The English ivy was thought to be brought over as an ornamental in the early colonial years. It remains as a popular ornamental because it is dependable, evergreen groundcover requiring little maintenance. It is cold tolerant and is pest free; however, it has allelopathic effects and kills off other ground-growing plants.
Thought to be native to Western or Mediterranean Europe.
U.S. Habitat: In North America, this plant can invade open forests, fields, hedgerows and coastal salt marshes recently disturbed by humans.
U.S. Present: AL, AR, AZ, CA, DC, DE, FL, GA, HI, ID, IL, IN, KY, LA, MA, MD, MI, MO, MS, NC, NJ, NY, OH, OK, OR, PA, SC, TN, TX, UT, VA, WA, WV
English ivy has hundreds of horticultural varieties (400+) and native climbers like the wild grape can resemble the English ivy variations. However, the wild grape can be distinguished by having climbing tendrils and large three-lobed leaves with toothed margins, and the grapes are smooth and not knobbed like English ivy fruits. It also resembles other invasive species like the Chinese yam, Porcelainberry and various other ivy (Persian, Irish and Boston) species. But the English ivy can be distinguished from these other species by being a non-deciduous ivy and/or the size of the leaves.
Unfortunately, most of the research that has gone into this plant has been for creating new cultivars and not for managing it. The best control strategy is to not plant it at home. Cutting or hand-pulling can be an effective control measure, but one must be careful to protect themselves from the plants potential toxic effects. The entire plant, including roots and runners, must be removed; because stem fragments can cause re-sprouting. Also, English ivy is tolerant of pre-emergent herbicides and because of the waxy cuticle on the leaves it is resistant to post-emergent herbicides also. Glyphosate may be useful on young plants, and triclopyr may be effective when most of the top growth of leaves is removed. Cutting the stems prior to herbicide application facilitates chemical control. Winter treatments are less effective because the plant is growing more slowly.

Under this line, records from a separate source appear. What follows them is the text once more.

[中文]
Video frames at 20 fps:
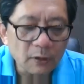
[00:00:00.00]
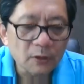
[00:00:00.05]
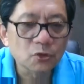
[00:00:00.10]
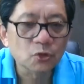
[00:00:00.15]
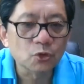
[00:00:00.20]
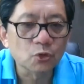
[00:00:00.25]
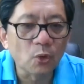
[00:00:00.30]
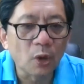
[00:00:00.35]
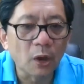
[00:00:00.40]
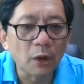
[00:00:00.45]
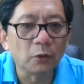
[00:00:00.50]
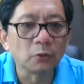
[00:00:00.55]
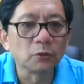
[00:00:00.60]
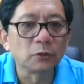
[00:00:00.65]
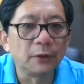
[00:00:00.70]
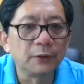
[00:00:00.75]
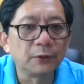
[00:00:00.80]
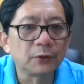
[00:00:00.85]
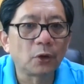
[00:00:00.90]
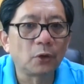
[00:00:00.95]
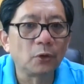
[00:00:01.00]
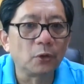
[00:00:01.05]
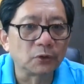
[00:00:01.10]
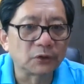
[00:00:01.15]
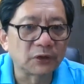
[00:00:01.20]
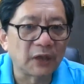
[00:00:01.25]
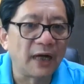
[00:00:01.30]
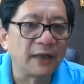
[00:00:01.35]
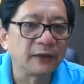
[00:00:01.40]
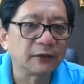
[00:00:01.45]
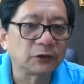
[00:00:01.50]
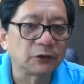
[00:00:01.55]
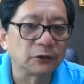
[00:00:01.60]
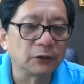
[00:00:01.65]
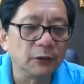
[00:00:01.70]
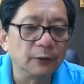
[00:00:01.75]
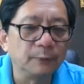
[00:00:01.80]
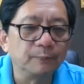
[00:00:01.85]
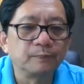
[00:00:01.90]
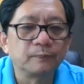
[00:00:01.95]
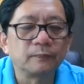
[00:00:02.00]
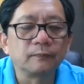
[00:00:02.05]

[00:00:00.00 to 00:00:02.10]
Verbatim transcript: 所有人都有常识，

Biggerstaff, M. S., & Beck, C. W. 2007. Effects of English ivy (Hedera helix) on seed bank formation and germination. The American midland naturalist, 157(2), 250-257.
Hausen, B. M., Bröhas, J., König, W. A., Faasch, H., Hahn, H., & Bruhn, G. 1987. Allergic and irritant contact dermatitis from falcarinol and didehydrofalcarinol in common ivy (Hedera helix L.). Contact Dermatitis, 17(1), 1-9.
Metcalfe, D. J. 2005. Hedera helix L. Journal of Ecology, 93(3):632-648.
Reichard, S. H., & White, P. 2001. Horticulture as a Pathway of Invasive Plant Introductions in the United States: Most invasive plants have been introduced for horticultural use by nurseries, botanical gardens, and individuals. BioScience, 51(2):103-113.
Woodward, Susan L., and Joyce Ann. Quinn. 2011. English Ivy. Encyclopedia of Invasive Species: From Africanized Honey Bees to Zebra Mussels. Santa Barbara, CA: Greenwood. 602-06. Print.